→ Dataset entries
>>>>>

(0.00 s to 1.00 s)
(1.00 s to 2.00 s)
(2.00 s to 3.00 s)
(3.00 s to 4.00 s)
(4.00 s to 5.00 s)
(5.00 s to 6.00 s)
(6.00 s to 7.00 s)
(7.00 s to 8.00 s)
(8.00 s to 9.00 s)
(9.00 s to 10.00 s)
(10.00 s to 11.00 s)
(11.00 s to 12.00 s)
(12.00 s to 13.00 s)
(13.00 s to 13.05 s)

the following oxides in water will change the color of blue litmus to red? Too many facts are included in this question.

<<<<<
>>>>>

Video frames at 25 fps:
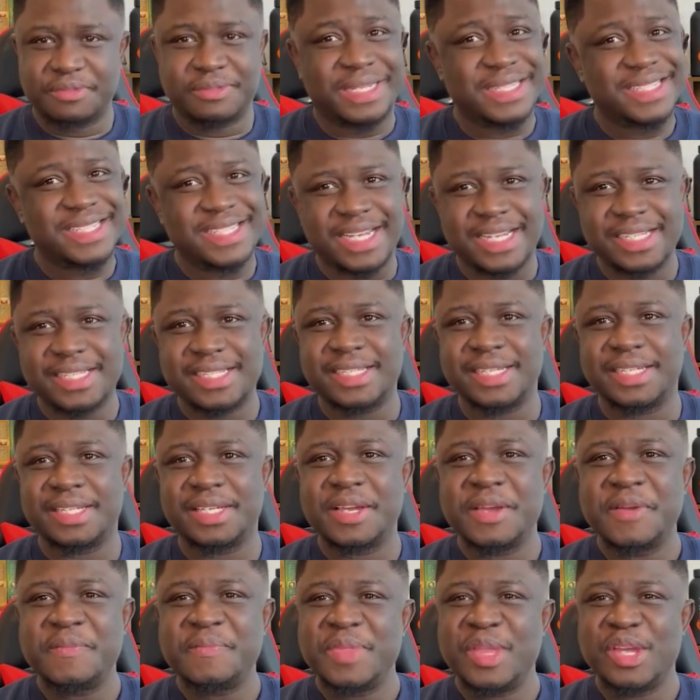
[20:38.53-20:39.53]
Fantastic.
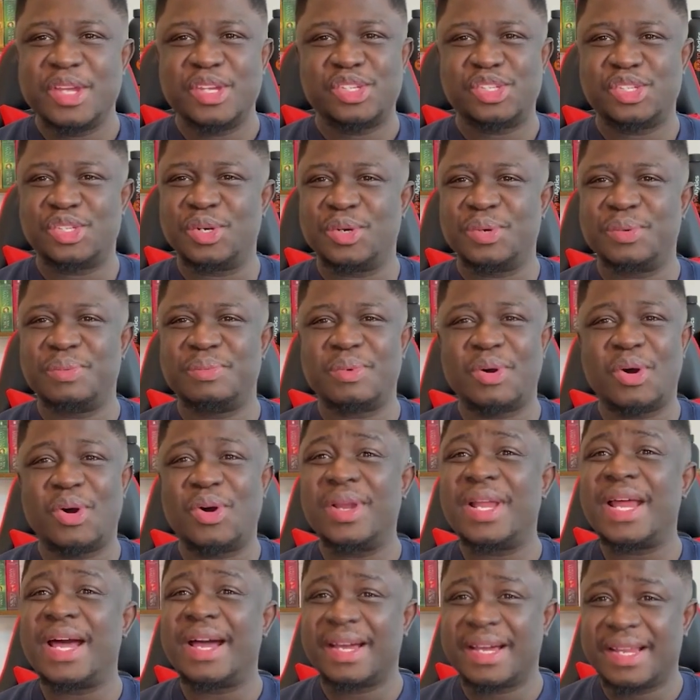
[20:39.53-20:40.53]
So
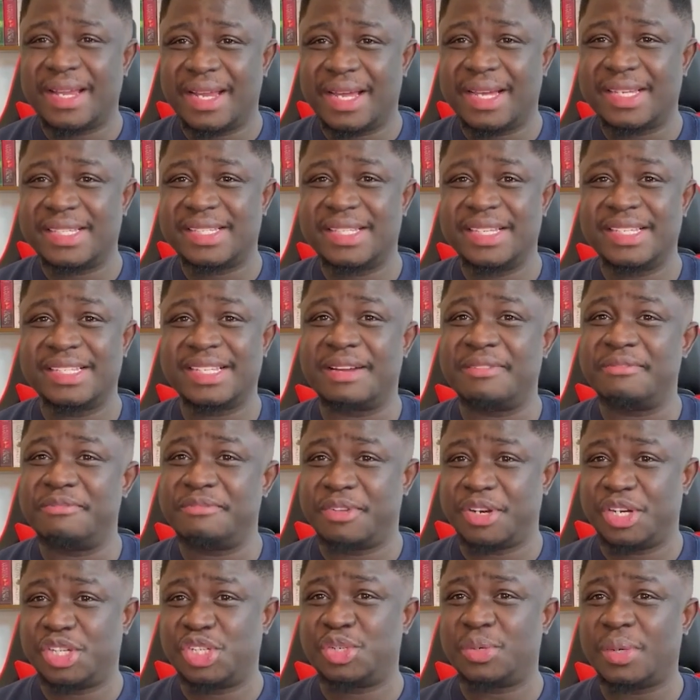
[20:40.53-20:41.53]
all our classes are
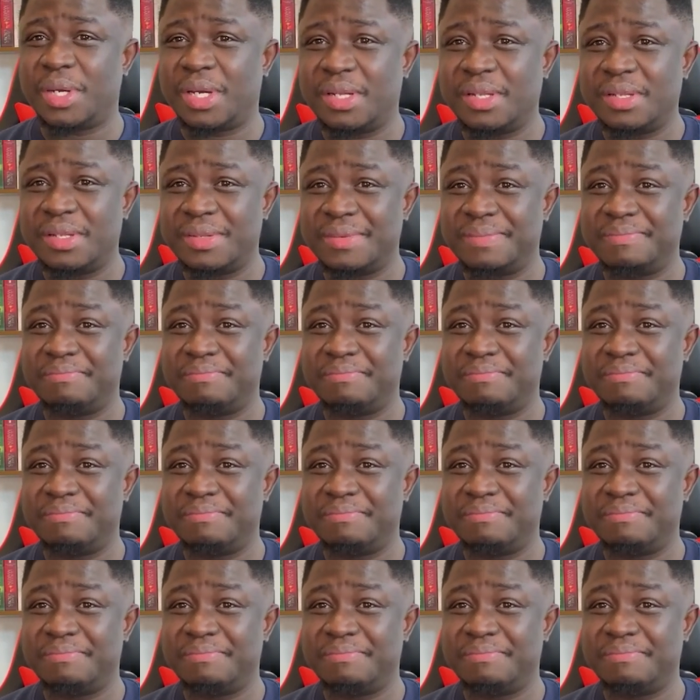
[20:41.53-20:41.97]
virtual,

<<<<<
>>>>>

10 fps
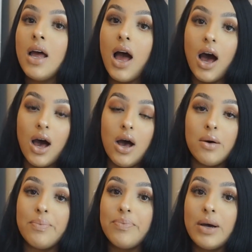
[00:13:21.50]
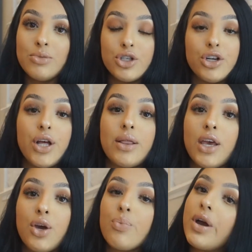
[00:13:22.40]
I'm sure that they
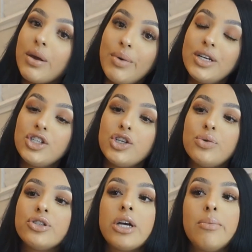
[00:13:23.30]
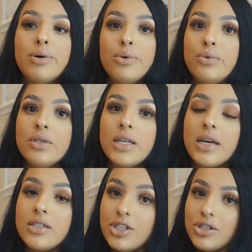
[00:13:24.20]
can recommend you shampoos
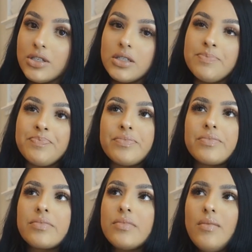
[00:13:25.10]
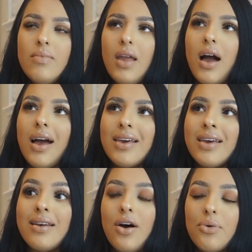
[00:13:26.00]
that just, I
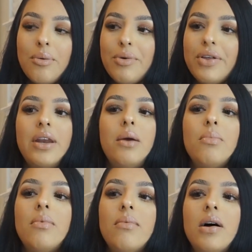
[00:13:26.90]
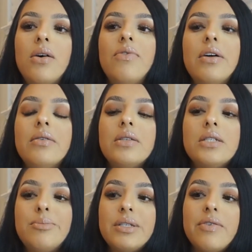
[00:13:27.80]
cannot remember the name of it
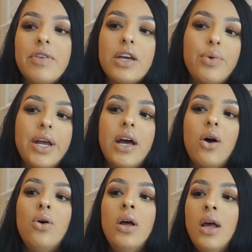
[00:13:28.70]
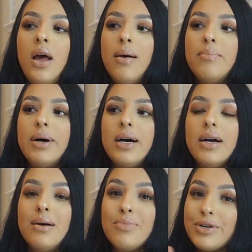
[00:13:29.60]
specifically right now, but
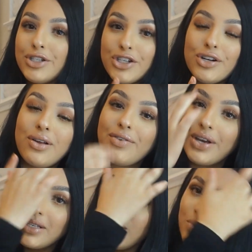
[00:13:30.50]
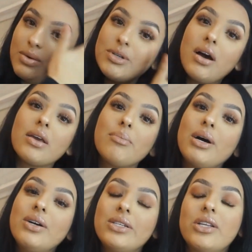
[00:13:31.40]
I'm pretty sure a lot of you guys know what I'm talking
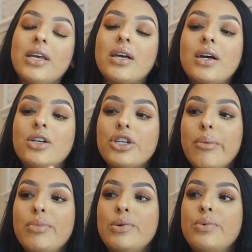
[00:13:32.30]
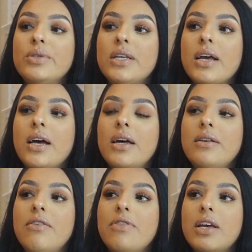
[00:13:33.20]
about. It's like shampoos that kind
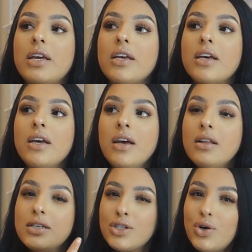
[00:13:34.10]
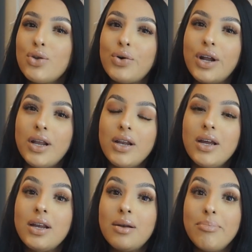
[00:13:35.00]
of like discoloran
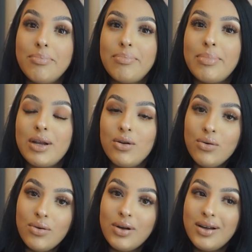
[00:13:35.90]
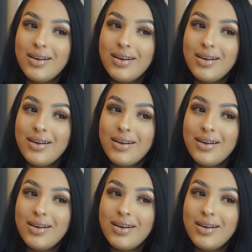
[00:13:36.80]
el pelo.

<<<<<

Which part of the entries opens with the line containing "[00:13:24.20]" and closes with the line containing "[00:13:30.50]"? Output that part exactly, ends included, pictures excluded.

→ SOLUTION TO THIS EXERCISE
[00:13:24.20]
can recommend you shampoos
[00:13:25.10]
[00:13:26.00]
that just, I
[00:13:26.90]
[00:13:27.80]
cannot remember the name of it
[00:13:28.70]
[00:13:29.60]
specifically right now, but
[00:13:30.50]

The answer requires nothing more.